With the acuity of the mentally ill Elena noticed the lightning speed of Pavel Alekseevich’s frown and fell silent.

“Yes, yes, Lenochka. The frame was crooked . . . Tell me more . . .”

But she had fallen silent, as if someone had switched off the power. Once again she sank her fingers into Murka’s fur, charged with live, slightly crackling, electricity, and withdrew entirely from the conversation and from the letter that had served as the indirect reason for the conversation, and from Pavel Alekseevich, who just seconds ago she had called “Pashenka” . . . Once again her face resumed its expression of “Imnothere.”

Pavel Alekseevich knew that no force could bring her back. She would wake up to communicate again in a week, a month, or in a year. Sometimes these glimmers lasted hours, sometimes days. These temporary glimmers threw him for a total loop because Elena would become herself and even resemble herself in those mythological times when their marriage had been complete and happy.
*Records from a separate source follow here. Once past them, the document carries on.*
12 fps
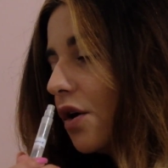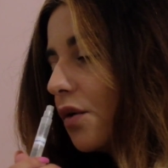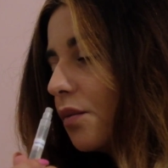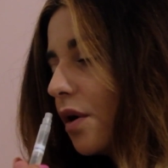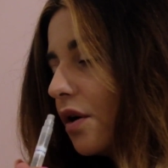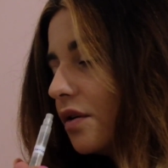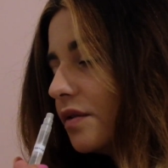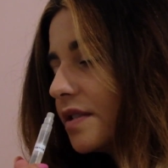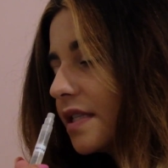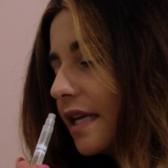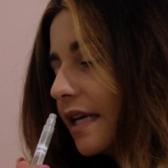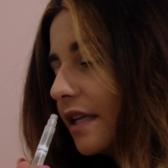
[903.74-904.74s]

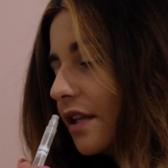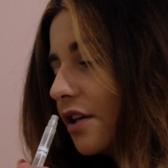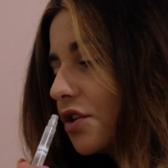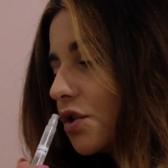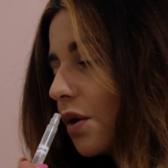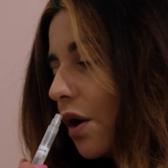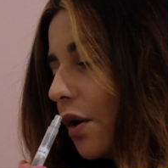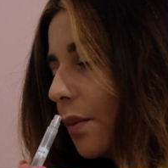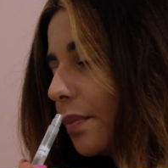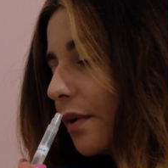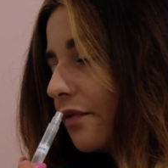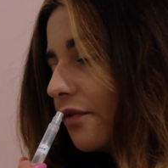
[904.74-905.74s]
rose,
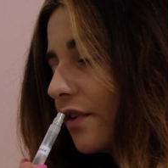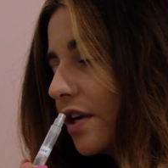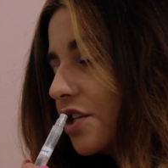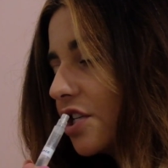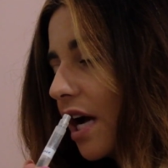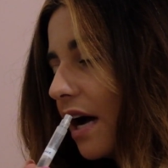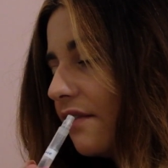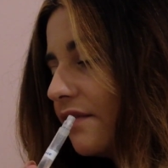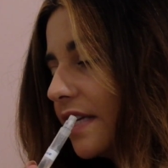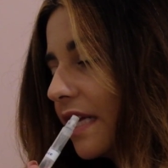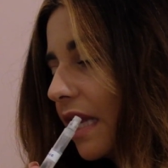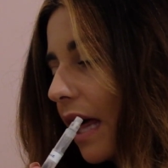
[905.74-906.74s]
heliotrope, freesia,
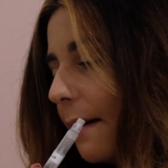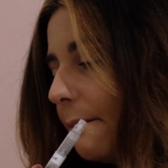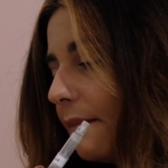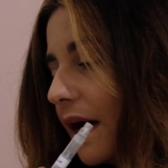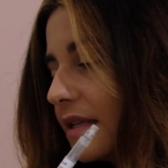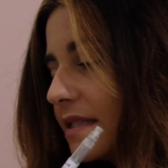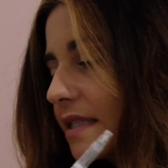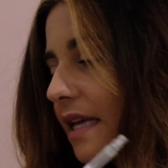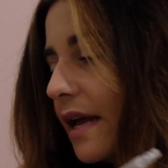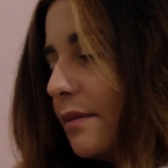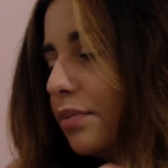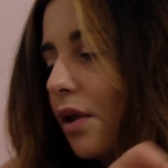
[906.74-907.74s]
vanilla, musk,
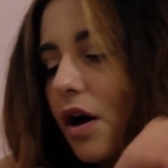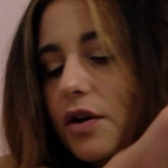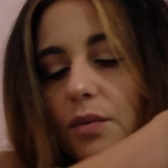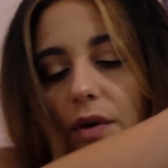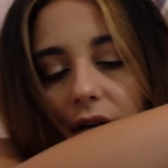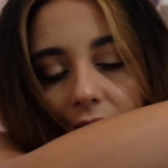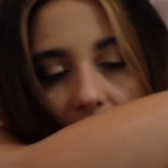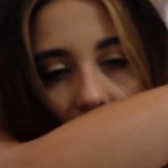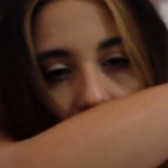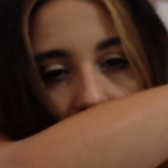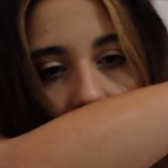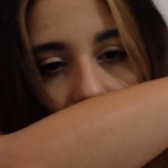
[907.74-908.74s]
and blonde woods.
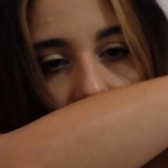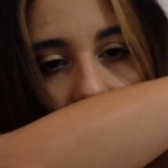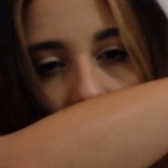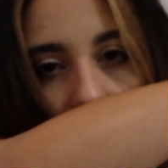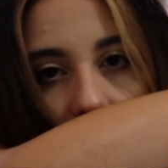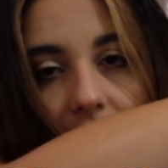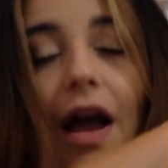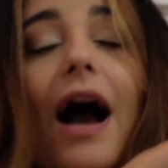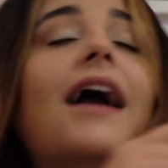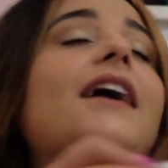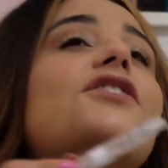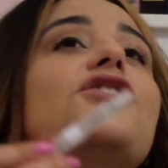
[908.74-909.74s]

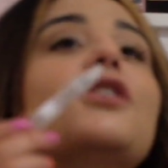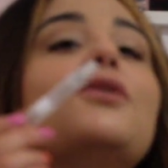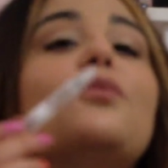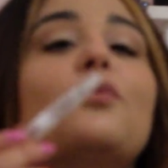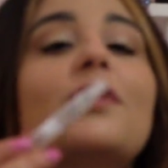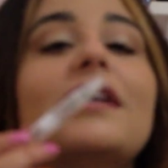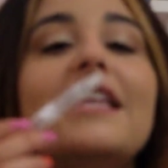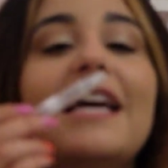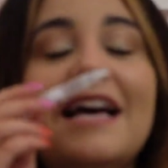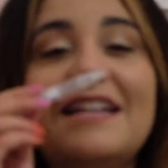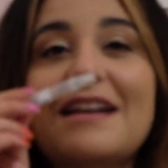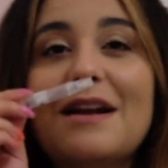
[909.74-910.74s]
I actually
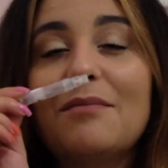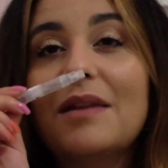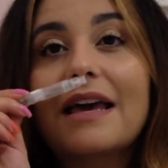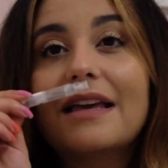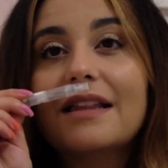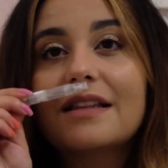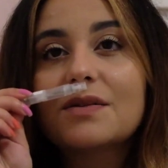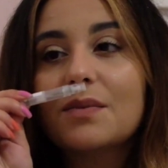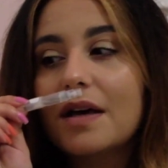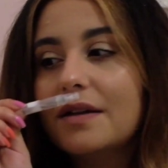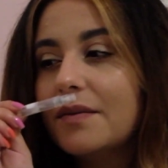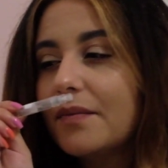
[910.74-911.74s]
really ended up liking this
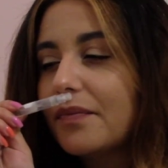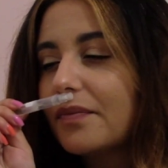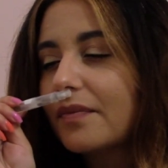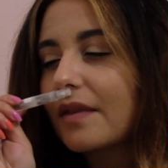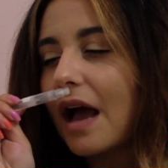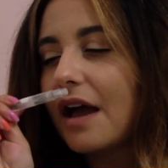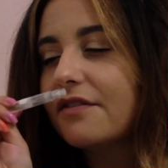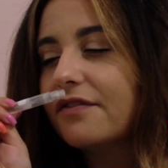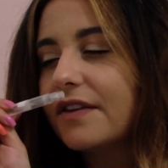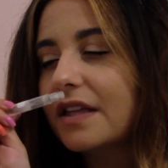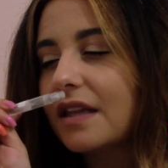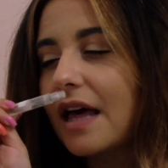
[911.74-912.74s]
one. I
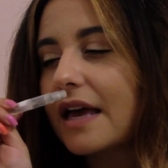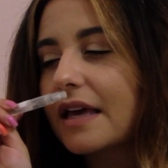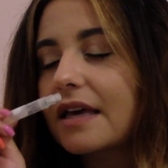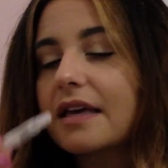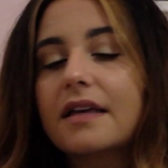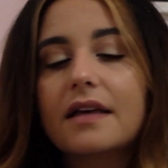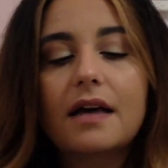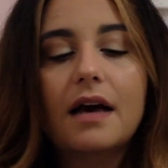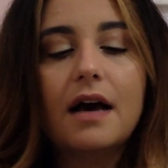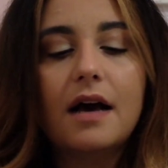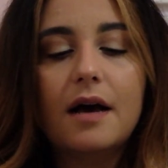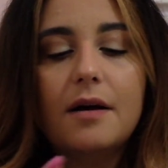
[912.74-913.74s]
feel like
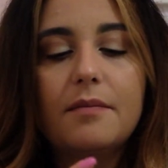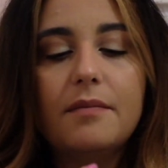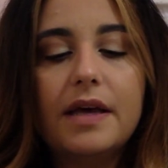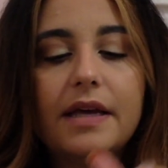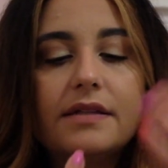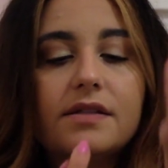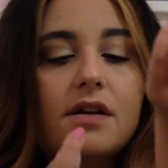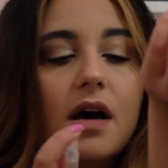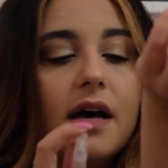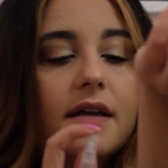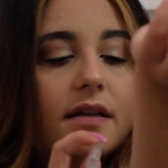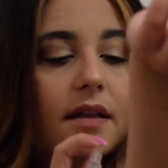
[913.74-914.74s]
it's
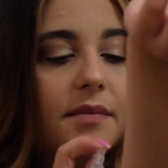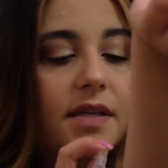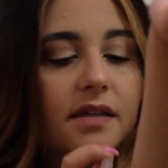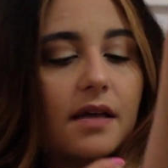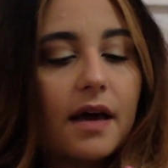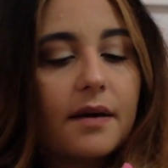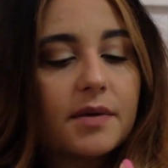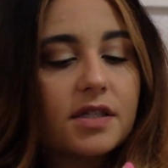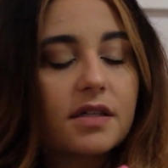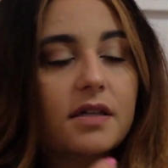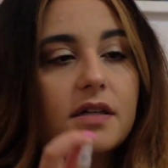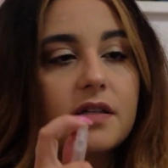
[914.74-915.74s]
not, I'm
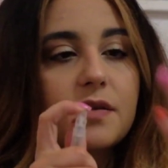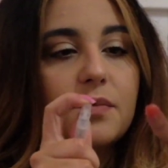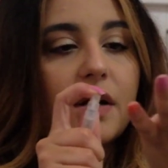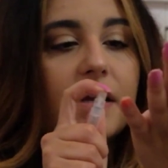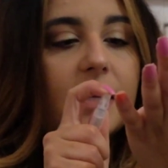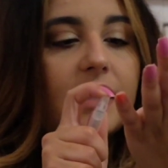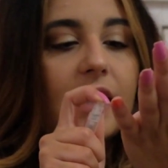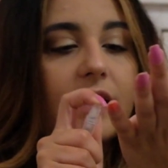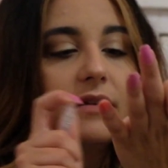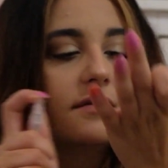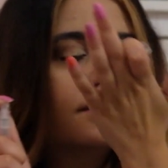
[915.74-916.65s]
actually gonna spray it again.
The exact same thing had happened last time, three months ago, when she had spoken to him about Tanya, as if she had wakened from her illness, and she had spoken bitterly, almost in despair about alienation and loss, about emptiness and the torturous loss of sensation that afflicted her, about her indescribable confusion at not being able to recognize the world around her . . . And then her speech had stopped in the middle of a word, and she buried herself in the cat.

“Always the cat,” the thought entered Pavel Alekseevich’s head. “Next time when she begins to talk again, I’ll chase the cat into the corridor . . . How strange: the cat is like a conduit to madness . . .”

“Lenochka, you and I were talking about Flotov . . .”

“Yes, thanks much . . . I don’t need anything . . . Yes, everything’s completely fine, please, don’t worry . . .” Lena babbled, addressing either the cat or someone else who existed imaginarily inside her dusty, unkempt room.